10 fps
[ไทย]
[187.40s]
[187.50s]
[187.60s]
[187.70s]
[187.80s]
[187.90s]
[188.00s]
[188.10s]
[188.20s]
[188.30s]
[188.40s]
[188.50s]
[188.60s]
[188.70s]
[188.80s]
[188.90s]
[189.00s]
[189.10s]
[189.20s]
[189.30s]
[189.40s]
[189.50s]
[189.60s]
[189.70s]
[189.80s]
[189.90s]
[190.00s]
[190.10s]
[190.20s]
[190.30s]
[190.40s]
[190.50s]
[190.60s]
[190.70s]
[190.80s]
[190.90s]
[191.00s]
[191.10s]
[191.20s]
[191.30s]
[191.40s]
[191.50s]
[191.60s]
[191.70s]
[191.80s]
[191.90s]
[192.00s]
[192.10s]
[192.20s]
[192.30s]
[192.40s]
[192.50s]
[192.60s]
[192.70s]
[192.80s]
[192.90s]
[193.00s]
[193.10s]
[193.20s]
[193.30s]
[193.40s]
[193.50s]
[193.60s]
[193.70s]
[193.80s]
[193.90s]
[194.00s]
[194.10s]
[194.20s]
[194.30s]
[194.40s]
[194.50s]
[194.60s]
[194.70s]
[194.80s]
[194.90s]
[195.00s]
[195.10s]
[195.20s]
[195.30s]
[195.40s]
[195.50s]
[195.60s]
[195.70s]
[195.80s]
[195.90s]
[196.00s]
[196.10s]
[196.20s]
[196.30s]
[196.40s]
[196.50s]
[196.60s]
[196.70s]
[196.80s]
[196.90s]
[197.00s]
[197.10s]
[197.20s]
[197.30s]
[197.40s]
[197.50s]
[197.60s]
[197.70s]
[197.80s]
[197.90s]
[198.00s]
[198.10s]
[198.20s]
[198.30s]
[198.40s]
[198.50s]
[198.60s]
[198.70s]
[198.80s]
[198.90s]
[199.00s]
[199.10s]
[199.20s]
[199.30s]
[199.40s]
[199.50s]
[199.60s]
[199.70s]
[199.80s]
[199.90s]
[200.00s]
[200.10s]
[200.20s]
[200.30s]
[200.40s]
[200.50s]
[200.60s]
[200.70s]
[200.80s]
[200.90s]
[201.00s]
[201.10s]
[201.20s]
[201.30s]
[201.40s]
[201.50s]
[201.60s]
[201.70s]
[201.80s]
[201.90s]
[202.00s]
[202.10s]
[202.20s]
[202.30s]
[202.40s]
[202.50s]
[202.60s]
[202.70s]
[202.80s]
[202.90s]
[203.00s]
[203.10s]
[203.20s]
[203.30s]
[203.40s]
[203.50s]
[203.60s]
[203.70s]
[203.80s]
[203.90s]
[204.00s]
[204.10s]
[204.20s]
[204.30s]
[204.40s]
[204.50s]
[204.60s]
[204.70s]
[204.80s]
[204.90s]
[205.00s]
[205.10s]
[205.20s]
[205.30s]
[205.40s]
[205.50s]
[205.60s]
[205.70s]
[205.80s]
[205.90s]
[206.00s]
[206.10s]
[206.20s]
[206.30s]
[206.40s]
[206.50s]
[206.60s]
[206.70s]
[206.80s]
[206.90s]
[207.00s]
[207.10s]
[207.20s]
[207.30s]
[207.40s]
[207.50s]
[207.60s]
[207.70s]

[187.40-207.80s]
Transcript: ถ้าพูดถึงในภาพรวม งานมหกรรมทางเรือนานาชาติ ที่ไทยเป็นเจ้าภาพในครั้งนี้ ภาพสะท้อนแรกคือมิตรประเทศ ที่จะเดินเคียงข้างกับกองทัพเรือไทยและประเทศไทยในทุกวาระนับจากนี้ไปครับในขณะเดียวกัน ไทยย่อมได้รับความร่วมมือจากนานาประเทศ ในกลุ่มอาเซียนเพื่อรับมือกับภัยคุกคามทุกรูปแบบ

### What to produce
Everything in the listing should be set down again exactly.

### Exercise output
10 fps
[ไทย]
[187.40s]
[187.50s]
[187.60s]
[187.70s]
[187.80s]
[187.90s]
[188.00s]
[188.10s]
[188.20s]
[188.30s]
[188.40s]
[188.50s]
[188.60s]
[188.70s]
[188.80s]
[188.90s]
[189.00s]
[189.10s]
[189.20s]
[189.30s]
[189.40s]
[189.50s]
[189.60s]
[189.70s]
[189.80s]
[189.90s]
[190.00s]
[190.10s]
[190.20s]
[190.30s]
[190.40s]
[190.50s]
[190.60s]
[190.70s]
[190.80s]
[190.90s]
[191.00s]
[191.10s]
[191.20s]
[191.30s]
[191.40s]
[191.50s]
[191.60s]
[191.70s]
[191.80s]
[191.90s]
[192.00s]
[192.10s]
[192.20s]
[192.30s]
[192.40s]
[192.50s]
[192.60s]
[192.70s]
[192.80s]
[192.90s]
[193.00s]
[193.10s]
[193.20s]
[193.30s]
[193.40s]
[193.50s]
[193.60s]
[193.70s]
[193.80s]
[193.90s]
[194.00s]
[194.10s]
[194.20s]
[194.30s]
[194.40s]
[194.50s]
[194.60s]
[194.70s]
[194.80s]
[194.90s]
[195.00s]
[195.10s]
[195.20s]
[195.30s]
[195.40s]
[195.50s]
[195.60s]
[195.70s]
[195.80s]
[195.90s]
[196.00s]
[196.10s]
[196.20s]
[196.30s]
[196.40s]
[196.50s]
[196.60s]
[196.70s]
[196.80s]
[196.90s]
[197.00s]
[197.10s]
[197.20s]
[197.30s]
[197.40s]
[197.50s]
[197.60s]
[197.70s]
[197.80s]
[197.90s]
[198.00s]
[198.10s]
[198.20s]
[198.30s]
[198.40s]
[198.50s]
[198.60s]
[198.70s]
[198.80s]
[198.90s]
[199.00s]
[199.10s]
[199.20s]
[199.30s]
[199.40s]
[199.50s]
[199.60s]
[199.70s]
[199.80s]
[199.90s]
[200.00s]
[200.10s]
[200.20s]
[200.30s]
[200.40s]
[200.50s]
[200.60s]
[200.70s]
[200.80s]
[200.90s]
[201.00s]
[201.10s]
[201.20s]
[201.30s]
[201.40s]
[201.50s]
[201.60s]
[201.70s]
[201.80s]
[201.90s]
[202.00s]
[202.10s]
[202.20s]
[202.30s]
[202.40s]
[202.50s]
[202.60s]
[202.70s]
[202.80s]
[202.90s]
[203.00s]
[203.10s]
[203.20s]
[203.30s]
[203.40s]
[203.50s]
[203.60s]
[203.70s]
[203.80s]
[203.90s]
[204.00s]
[204.10s]
[204.20s]
[204.30s]
[204.40s]
[204.50s]
[204.60s]
[204.70s]
[204.80s]
[204.90s]
[205.00s]
[205.10s]
[205.20s]
[205.30s]
[205.40s]
[205.50s]
[205.60s]
[205.70s]
[205.80s]
[205.90s]
[206.00s]
[206.10s]
[206.20s]
[206.30s]
[206.40s]
[206.50s]
[206.60s]
[206.70s]
[206.80s]
[206.90s]
[207.00s]
[207.10s]
[207.20s]
[207.30s]
[207.40s]
[207.50s]
[207.60s]
[207.70s]

[187.40-207.80s]
Transcript: ถ้าพูดถึงในภาพรวม งานมหกรรมทางเรือนานาชาติ ที่ไทยเป็นเจ้าภาพในครั้งนี้ ภาพสะท้อนแรกคือมิตรประเทศ ที่จะเดินเคียงข้างกับกองทัพเรือไทยและประเทศไทยในทุกวาระนับจากนี้ไปครับในขณะเดียวกัน ไทยย่อมได้รับความร่วมมือจากนานาประเทศ ในกลุ่มอาเซียนเพื่อรับมือกับภัยคุกคามทุกรูปแบบ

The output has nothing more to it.